App Best Practices¶

TorchX apps can be written using any language as well as with any set of libraries to allow for maximum flexibility. However, we do have a standard set of recommended libraries and practices to have a starting point for users and to provide consistency across the built in components and applications.

See Component Best Practices for information how to handle component management and AppDefs.

Data Passing and Storage¶

We recommend fsspec. fsspec allows pluggable filesystems so apps can be written once and run on most infrastructures just by changing the input and output paths.

TorchX builtin components use fsspec for all storage access to make it possible to run in new environments by using a different fsspec backend or by adding a new one.

Pytorch Lightning supports fsspec out of the box so using fsspec elsewhere makes it seamless to integrate in with your trainer.

Using remote storage also makes it easier to transition your apps to running with distributed support via libraries such as torch.distributed.elastic.

Train Loops¶

There are lots of ways to structure a training loop and it depends a lot on your model type and architecture which is why we don’t provide one out of the box.

Some common choices are:

Pure Pytorch
Use a managed train loop
- Pytorch Lighting
- Pytorch Ignite

See Train for more information.

Metrics¶

For logging metrics and monitoring your job we recommend using standalone Tensorboard since it’s supported natively by Pytorch tensorboard integrations and Pytorch Lightning logging.

Since Tensorboard can log to remote storage like s3 or gcs you can view complex information about your model while it’s training.

See Metrics for more information on metric handling within TorchX.

Checkpointing¶

Periodic checkpoints allow your application to recover from failures and in some cases allow you to restart your trainer with different parameters without losing training progress.

Pytorch Lighting provides a standardized way to checkpoint your models.

Fine Tuning¶

To support things like transfer learning, fine tuning and resuming from checkpoints we recommend having a command line argument to your app that will resume from a checkpoint file.

This will allow you to recover from transient errors, continue train on new data, or later adjust the learning rate without losing training progress.

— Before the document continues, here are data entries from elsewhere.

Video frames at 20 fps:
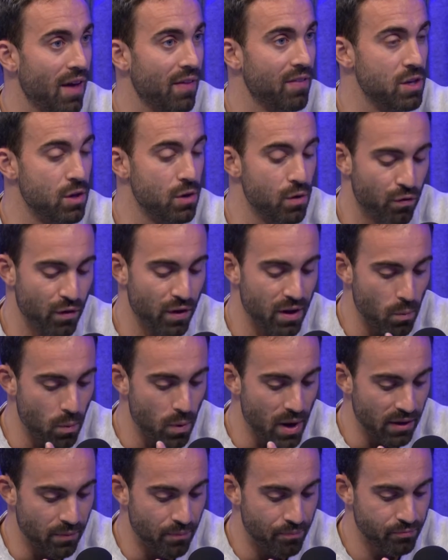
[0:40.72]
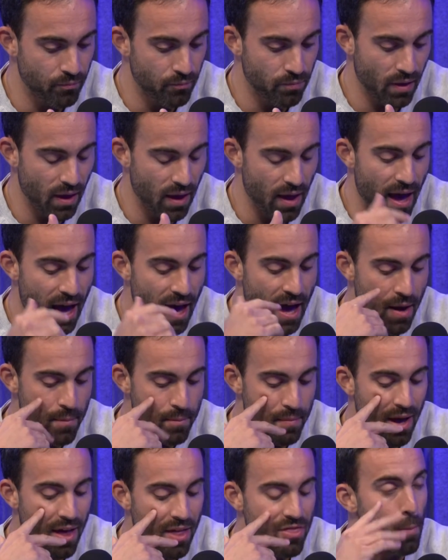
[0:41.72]
that you think will.
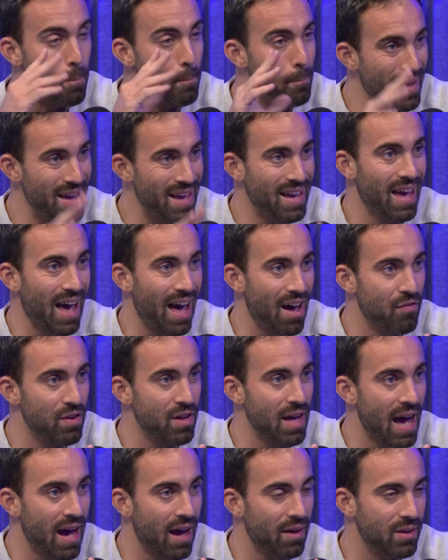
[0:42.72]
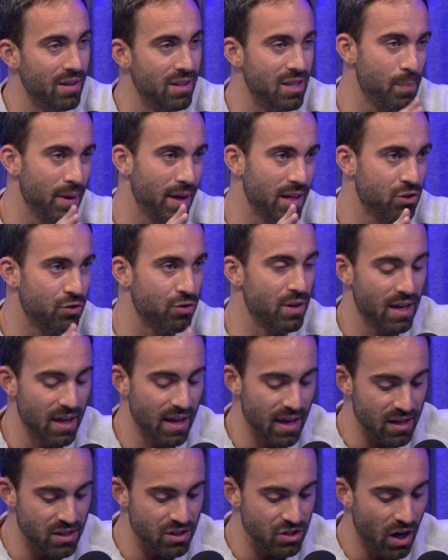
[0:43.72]
The big caveat and the big trick
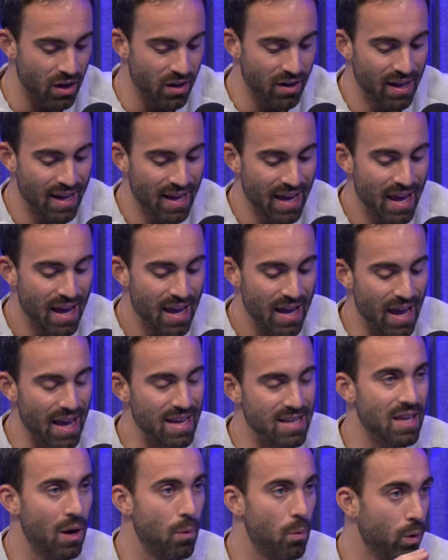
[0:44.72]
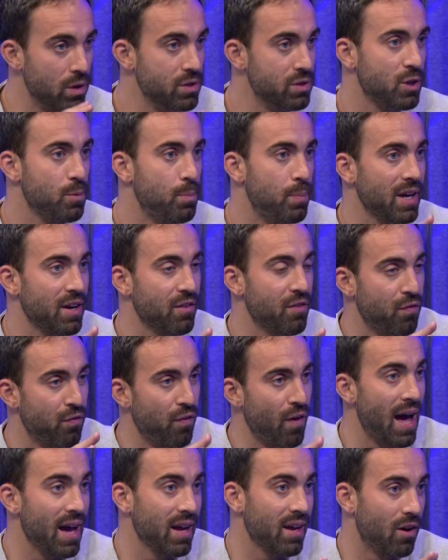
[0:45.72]
here, John, is that once you pick a
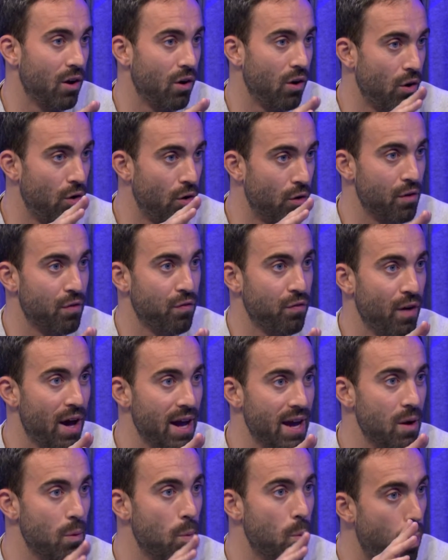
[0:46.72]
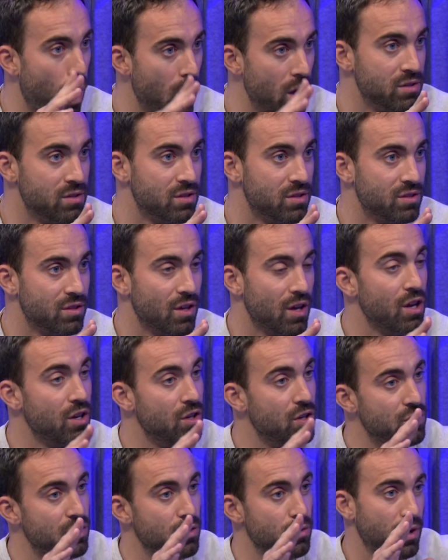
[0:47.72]
fight or a fighter once,
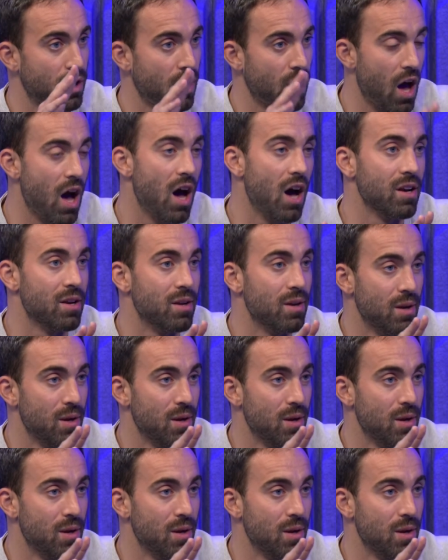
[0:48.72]
you can't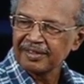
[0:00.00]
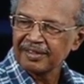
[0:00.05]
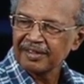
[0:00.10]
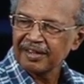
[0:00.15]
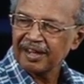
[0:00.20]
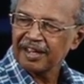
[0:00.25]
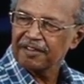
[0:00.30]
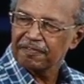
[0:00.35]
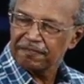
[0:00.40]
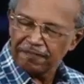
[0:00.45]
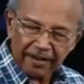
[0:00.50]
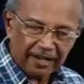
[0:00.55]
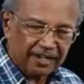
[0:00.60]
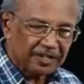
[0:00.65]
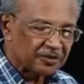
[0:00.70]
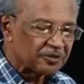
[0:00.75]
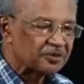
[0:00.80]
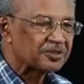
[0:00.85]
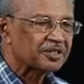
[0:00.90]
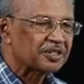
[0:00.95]
I
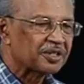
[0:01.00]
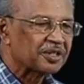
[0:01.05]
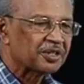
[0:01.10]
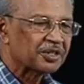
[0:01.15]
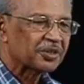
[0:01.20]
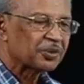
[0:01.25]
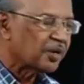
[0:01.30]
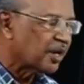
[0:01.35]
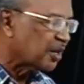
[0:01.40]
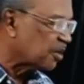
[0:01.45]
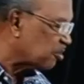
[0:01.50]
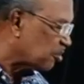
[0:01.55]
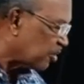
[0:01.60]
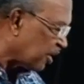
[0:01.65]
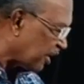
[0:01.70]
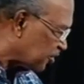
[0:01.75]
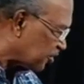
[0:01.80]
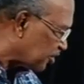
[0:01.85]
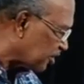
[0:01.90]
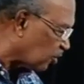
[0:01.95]
find you are
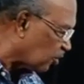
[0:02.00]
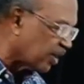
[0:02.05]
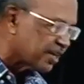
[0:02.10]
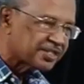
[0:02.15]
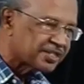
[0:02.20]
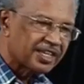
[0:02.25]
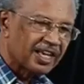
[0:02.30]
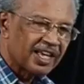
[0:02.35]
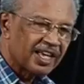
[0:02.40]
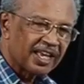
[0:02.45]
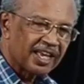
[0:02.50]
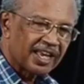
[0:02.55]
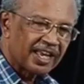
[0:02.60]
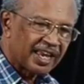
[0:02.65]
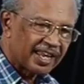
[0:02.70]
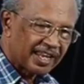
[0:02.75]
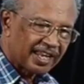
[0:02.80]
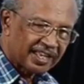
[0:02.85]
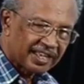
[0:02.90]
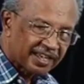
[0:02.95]
dressed quite
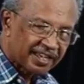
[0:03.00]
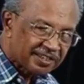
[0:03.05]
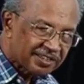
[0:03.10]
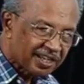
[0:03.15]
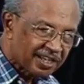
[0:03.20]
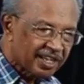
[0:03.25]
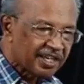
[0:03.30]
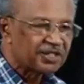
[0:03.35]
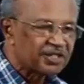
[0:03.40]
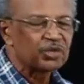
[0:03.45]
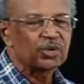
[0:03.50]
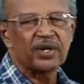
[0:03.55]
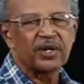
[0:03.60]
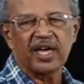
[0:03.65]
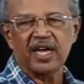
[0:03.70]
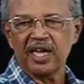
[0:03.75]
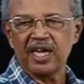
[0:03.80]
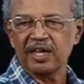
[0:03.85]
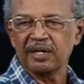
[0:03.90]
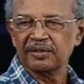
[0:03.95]
elegantly
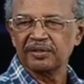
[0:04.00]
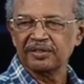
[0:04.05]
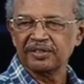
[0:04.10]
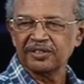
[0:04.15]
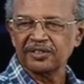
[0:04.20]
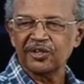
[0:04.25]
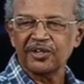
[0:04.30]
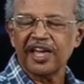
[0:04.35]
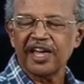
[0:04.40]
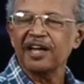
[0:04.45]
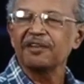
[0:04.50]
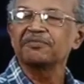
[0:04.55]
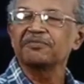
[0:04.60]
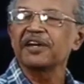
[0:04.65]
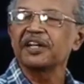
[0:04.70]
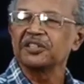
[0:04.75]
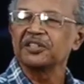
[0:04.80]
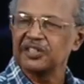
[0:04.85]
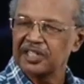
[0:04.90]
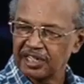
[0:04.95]
today. Not I am
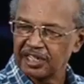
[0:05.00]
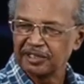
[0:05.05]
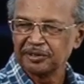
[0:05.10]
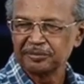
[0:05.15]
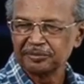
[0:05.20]
finding.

Having load support allows for less code and better maintainability since you can have one app doing a number of similar tasks.

Interpretability¶

We recommend captum for model interpretability and analysing model results. This can be used interactively from a Jupyter notebook or from a component.

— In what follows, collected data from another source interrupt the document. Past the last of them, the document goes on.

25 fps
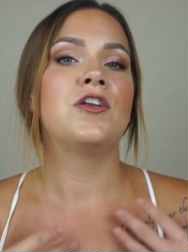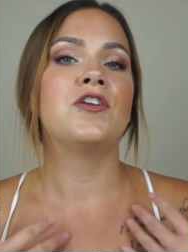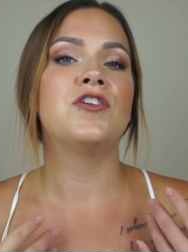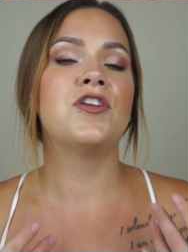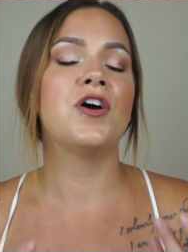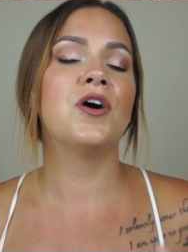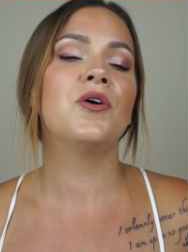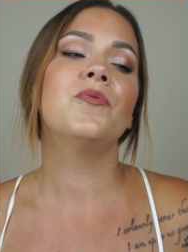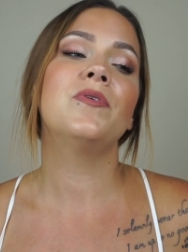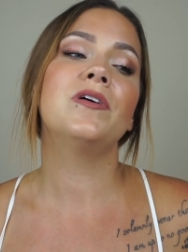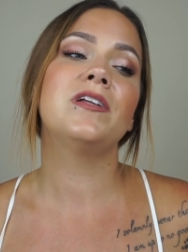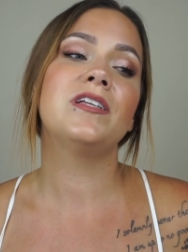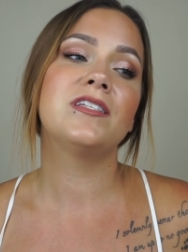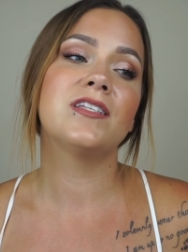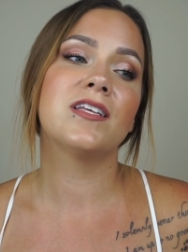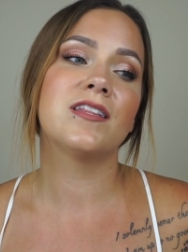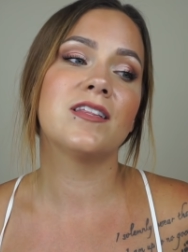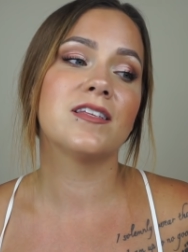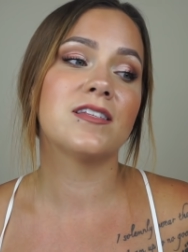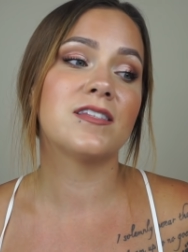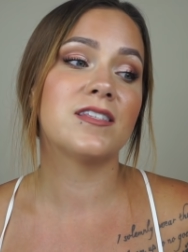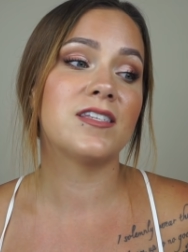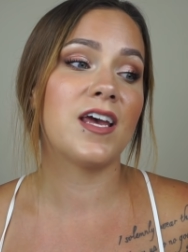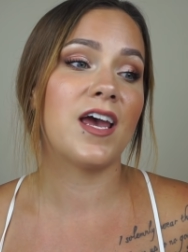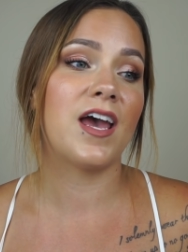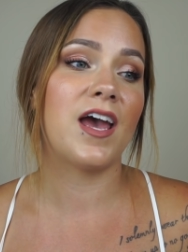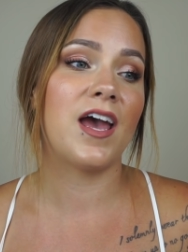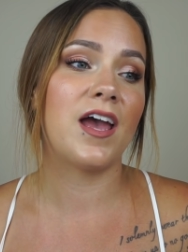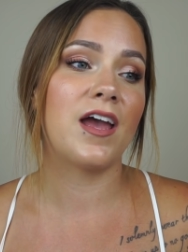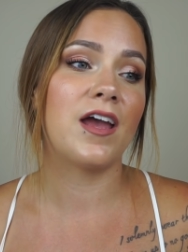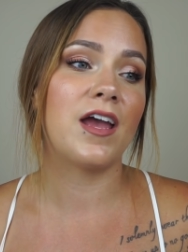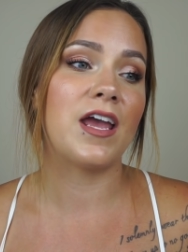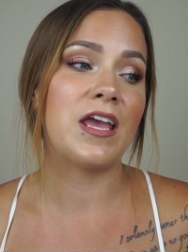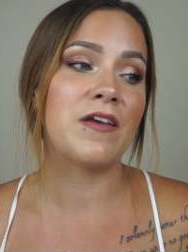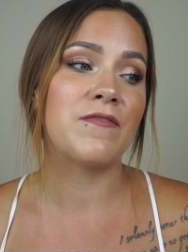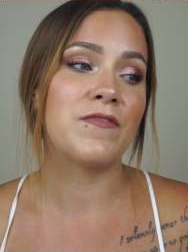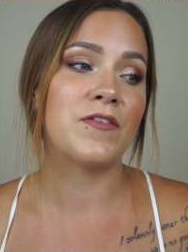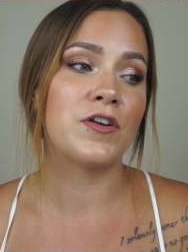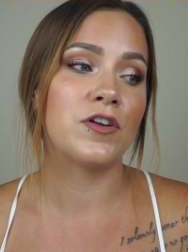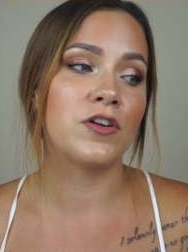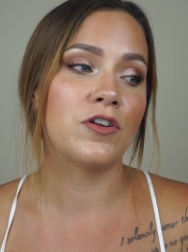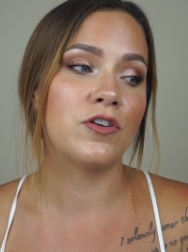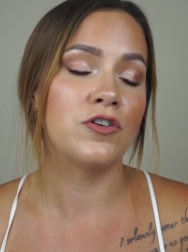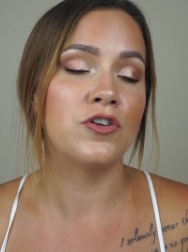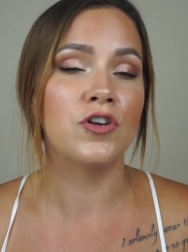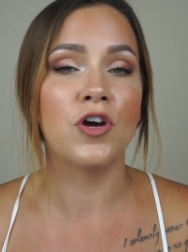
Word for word: No one to this day even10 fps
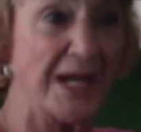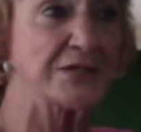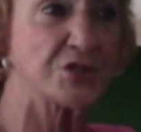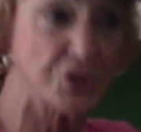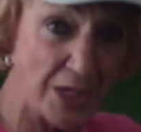a
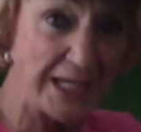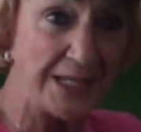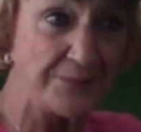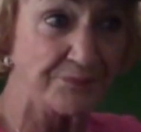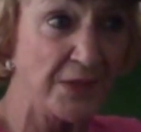
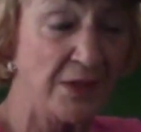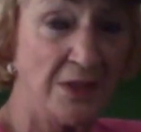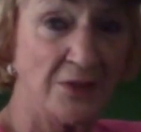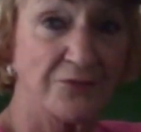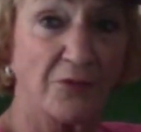shame
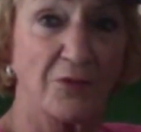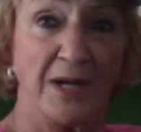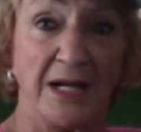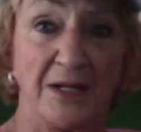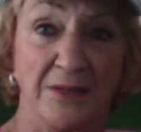
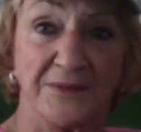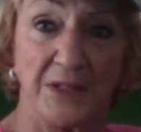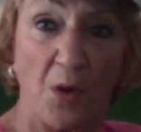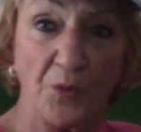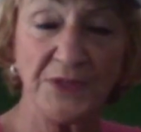for the
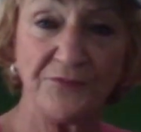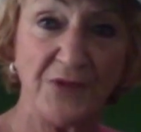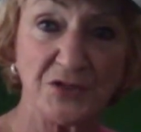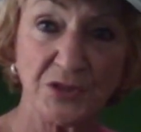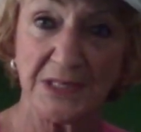only
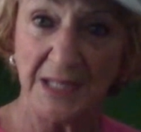functioning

See Interpret for more information.

Model Packaging¶

The pytorch community hasn’t standardized on one package format. Here’s a couple of options and when you might need to use them.

Python + Saved Weights¶

This is the most common format for packaging models. To use you’ll load your model definition from a python file and then you’ll load the weights and state dict from a .ckpt or .pt file.

This is how Pytorch Lightning’s ModelCheckpoint hook works.

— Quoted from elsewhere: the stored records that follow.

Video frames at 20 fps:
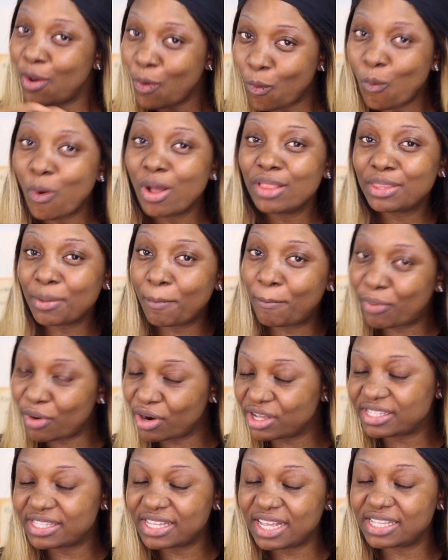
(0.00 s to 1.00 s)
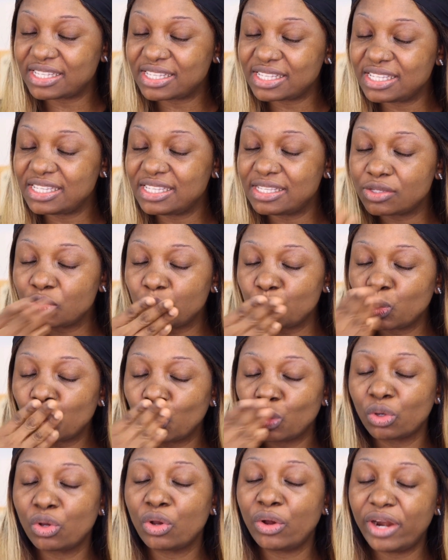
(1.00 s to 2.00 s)
what the process is,
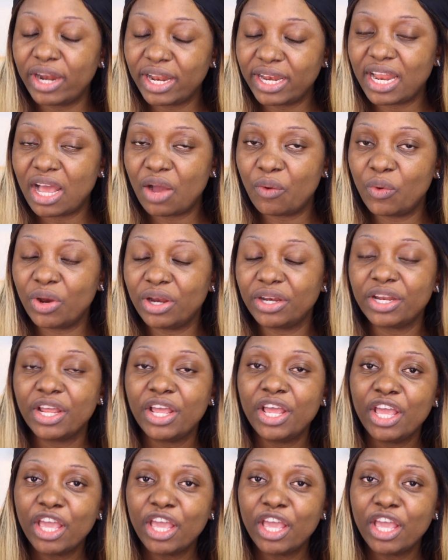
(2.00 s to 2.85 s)
correct that word.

This is the most common but makes it harder to make a reusable app since your trainer app needs to include the model definition code.

TorchScript Models¶

TorchScript is a way to create serializable and optimized Pytorch models that can be executed without Python. This can be used for inference or training in a performant way without relying on Python’s GIL.

These model files are completely self described but not all pytorch models can be automatically converted to TorchScript.

See the TorchScript documentation.

TorchServe Model Archiver (.mar)¶

If you want to use TorchServe for inference you’ll need to export your model to this format. For inference it’s common to use a quantized version of the model so it’s best to have your trainer export both a full precision model for fine tuning as well as a quantized .mar file for TorchServe to consume.

See the Model Archiver documentation.

torch.package¶

This is a new format as of pytorch 1.9.0 and can be used to save and load model definitions and their weights so you don’t need to manage the model definition separately.

See the torch.package documentation.

It’s quite new and doesn’t have widespread adoption or support.

Serving / Inference¶

For serving and inference we recommend using TorchServe for common use cases. We provide a component that allows you to upload your model to TorchServe via the management API.

See the Serve built in components for more information.

For more complex serving and performance reasons you may need to write your own custom inference logic. Torchscript and torch::deploy are some standard utilities you can use to build your own inference server.

Testing¶

Since TorchX apps are typically standard python you can write unit tests for them like you would with any other Python code.

import unittest
from your.custom.app import main

class CustomAppTest(unittest.TestCase):
    def test_main(self) -> None:
        main(["--src", "src", "--dst", "dst"])
        self.assertTrue(...)